Records from a dataset

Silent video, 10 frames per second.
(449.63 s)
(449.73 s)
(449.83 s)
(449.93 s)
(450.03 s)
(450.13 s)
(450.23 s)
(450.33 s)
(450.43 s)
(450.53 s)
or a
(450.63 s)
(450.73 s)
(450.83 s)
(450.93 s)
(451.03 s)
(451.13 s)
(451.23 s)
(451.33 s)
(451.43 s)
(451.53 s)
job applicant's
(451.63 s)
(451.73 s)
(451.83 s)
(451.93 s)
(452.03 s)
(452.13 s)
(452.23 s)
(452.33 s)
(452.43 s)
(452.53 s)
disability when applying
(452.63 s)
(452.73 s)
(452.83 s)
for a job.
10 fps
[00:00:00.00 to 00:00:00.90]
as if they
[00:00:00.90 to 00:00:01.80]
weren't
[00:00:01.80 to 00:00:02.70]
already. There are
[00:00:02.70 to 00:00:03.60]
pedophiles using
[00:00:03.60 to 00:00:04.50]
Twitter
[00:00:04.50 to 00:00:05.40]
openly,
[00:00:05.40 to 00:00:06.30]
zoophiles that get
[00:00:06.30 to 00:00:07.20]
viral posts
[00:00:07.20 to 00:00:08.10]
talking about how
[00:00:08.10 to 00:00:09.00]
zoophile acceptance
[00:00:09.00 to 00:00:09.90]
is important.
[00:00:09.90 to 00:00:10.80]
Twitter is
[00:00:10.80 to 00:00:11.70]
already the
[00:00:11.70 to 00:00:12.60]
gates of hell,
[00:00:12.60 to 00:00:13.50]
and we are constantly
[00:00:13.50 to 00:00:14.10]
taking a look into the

* * *

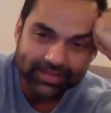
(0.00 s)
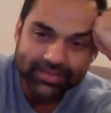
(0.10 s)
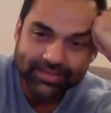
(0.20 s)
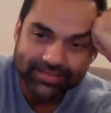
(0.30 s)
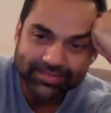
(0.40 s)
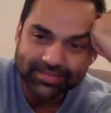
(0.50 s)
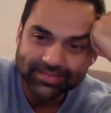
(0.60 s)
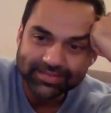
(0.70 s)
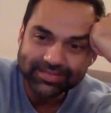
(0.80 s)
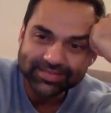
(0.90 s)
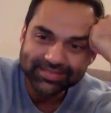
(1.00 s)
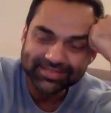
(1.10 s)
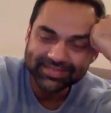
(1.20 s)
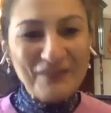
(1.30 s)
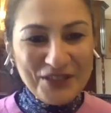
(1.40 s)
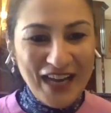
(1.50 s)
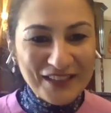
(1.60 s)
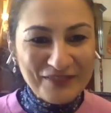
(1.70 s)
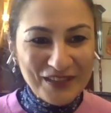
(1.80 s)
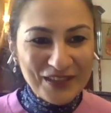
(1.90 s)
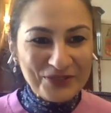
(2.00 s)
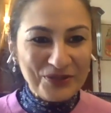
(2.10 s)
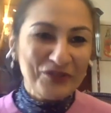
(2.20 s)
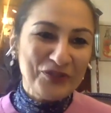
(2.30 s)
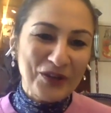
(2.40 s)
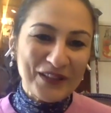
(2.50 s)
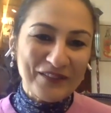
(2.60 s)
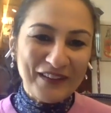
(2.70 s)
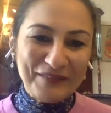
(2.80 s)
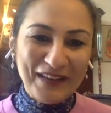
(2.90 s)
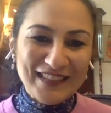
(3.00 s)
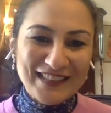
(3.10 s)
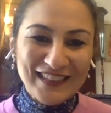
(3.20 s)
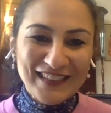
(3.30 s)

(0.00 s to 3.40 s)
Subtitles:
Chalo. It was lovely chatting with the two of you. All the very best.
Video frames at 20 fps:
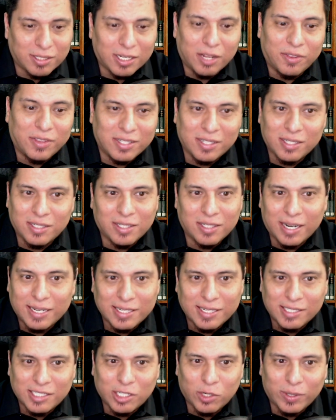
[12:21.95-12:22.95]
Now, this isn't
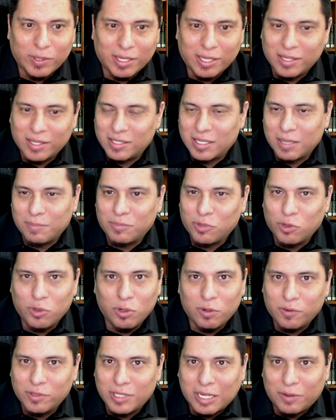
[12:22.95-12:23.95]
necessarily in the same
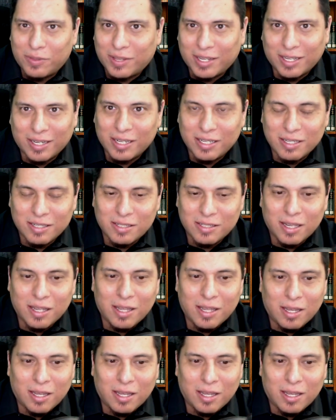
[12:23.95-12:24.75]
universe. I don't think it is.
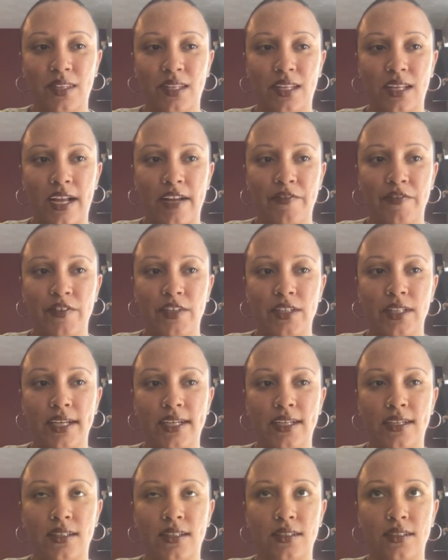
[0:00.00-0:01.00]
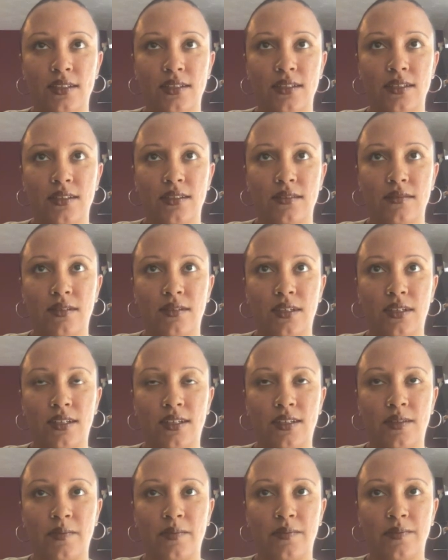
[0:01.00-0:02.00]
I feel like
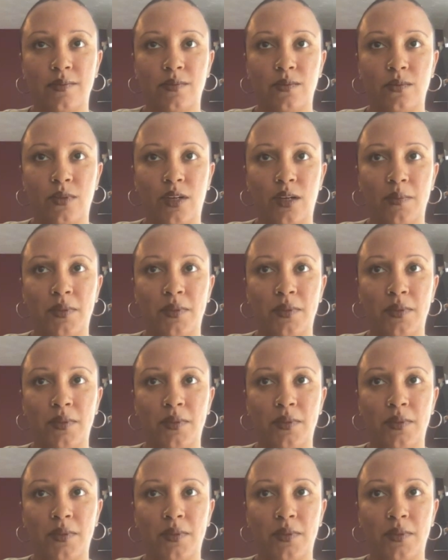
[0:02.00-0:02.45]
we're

_TASK PROMPT:_
Go through the entries above and copy every line containing "frames".

_TASK ANSWER:_
Silent video, 10 frames per second.
Video frames at 20 fps:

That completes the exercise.